The attacks late on Tuesday were the deadliest in weeks and follow a period of relative calm at the Afghanistan-Pakistan border.

Zabihullah Mujahid, chief spokesman for Afghanistan’s Taliban government, said in a post on X that the victims of the attacks included 11 children, one woman and an elderly man.

“We strongly condemn this humanitarian crime and act of aggression,” he added.

There was no immediate comment on the strikes from Pakistan.

Islamabad has previously claimed attacks in Afghanistan, saying it targeted fighters from the Pakistan Taliban, known by the acronym TTP.

An official in the Khost province told the AFP news agency that a house in the Spera district was struck, killing nine people and wounding 10 others. In the neighbouring Paktika province, two residents told AFP that a separate attack killed three civilians in the Barmal district. The air raid hit a home, and those killed were children, one of the residents said.

The air attacks came a day after suspected fighters from the TTP attacked a security post in the Hasan Khel area of northwestern Pakistan’s Khyber Pakhtunkhwa province, bordering Afghanistan. The attack triggered an intense gun battle in which six members of the Federal Constabulary – a federal Pakistani paramilitary force – were killed and several others wounded, according to Pakistan’s Ministry of Interior.

Relations between Pakistan and Afghanistan have been fraught since the Taliban took power for a second time in 2021, with fighting escalating sharply in late February after Afghanistan launched a cross-border attack on Pakistan in retaliation for Pakistani air attacks.

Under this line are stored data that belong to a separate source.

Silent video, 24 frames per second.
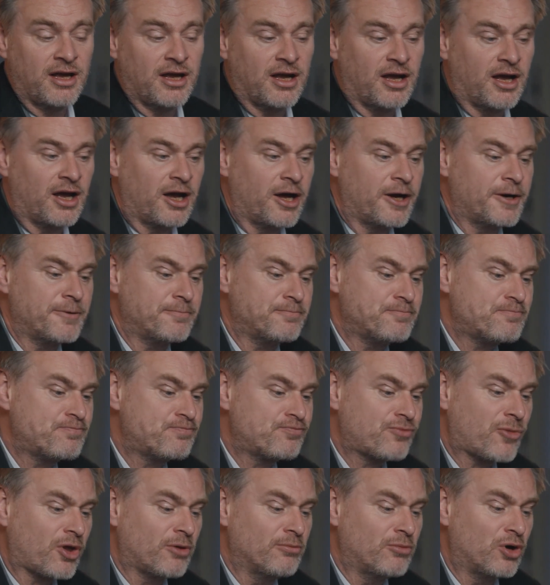Um,
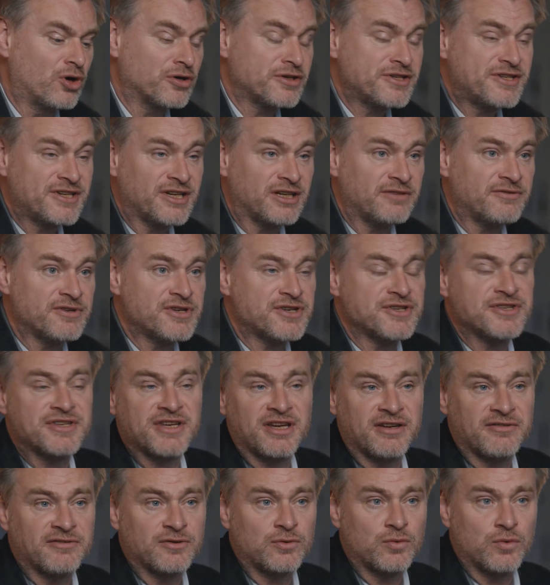modern televisions
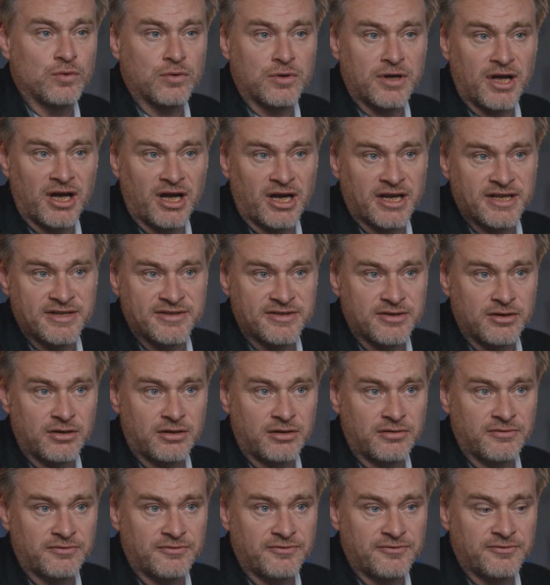have all kinds
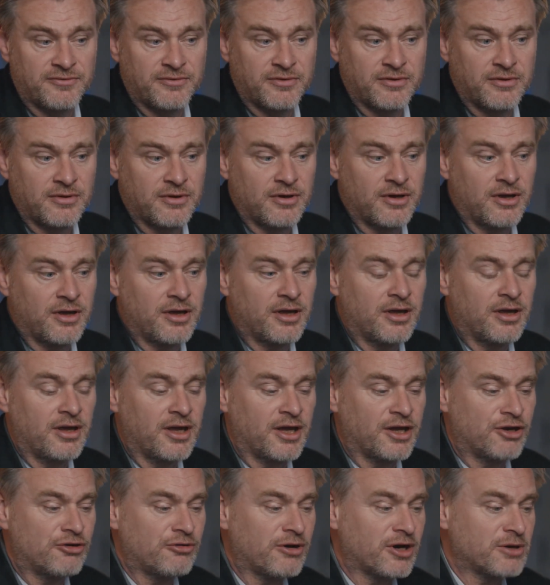of
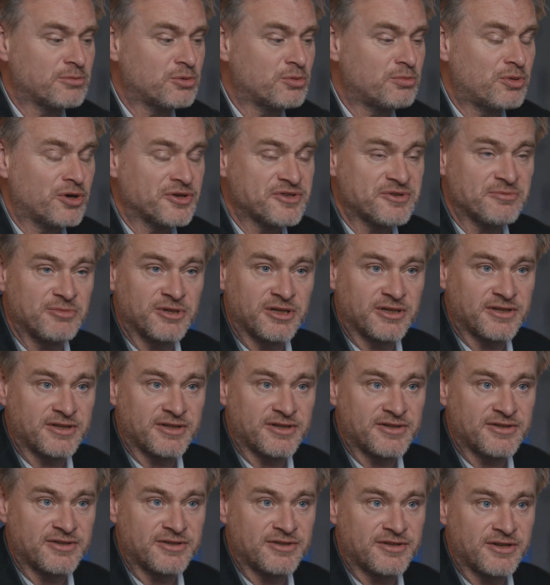incredible
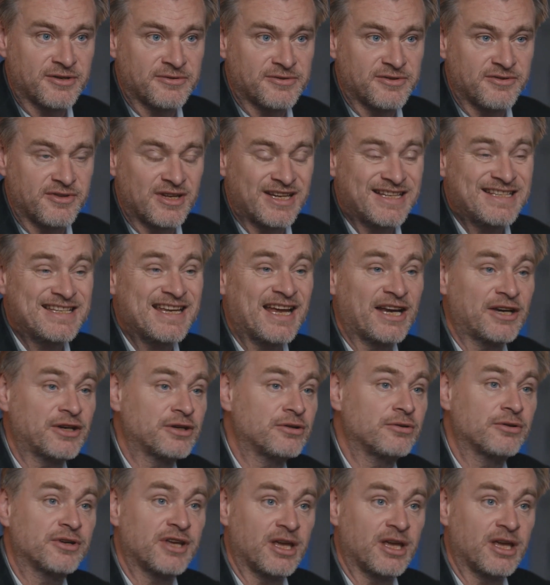possibilities in terms of their technical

Pakistan accuses Afghanistan of harbouring fighters that carry out deadly attacks inside Pakistan, especially the Pakistan Taliban or TTP.

Afghan officials deny the charge, countering that Pakistan harbours hostile groups and does not respect its sovereignty.

The United Nations reported in May that cross-border fighting had killed at least 372 Afghan civilians and injured another 397 in the first three months of 2026.

A fragile ceasefire deal reached in March collapsed after both sides accused the other of violating it.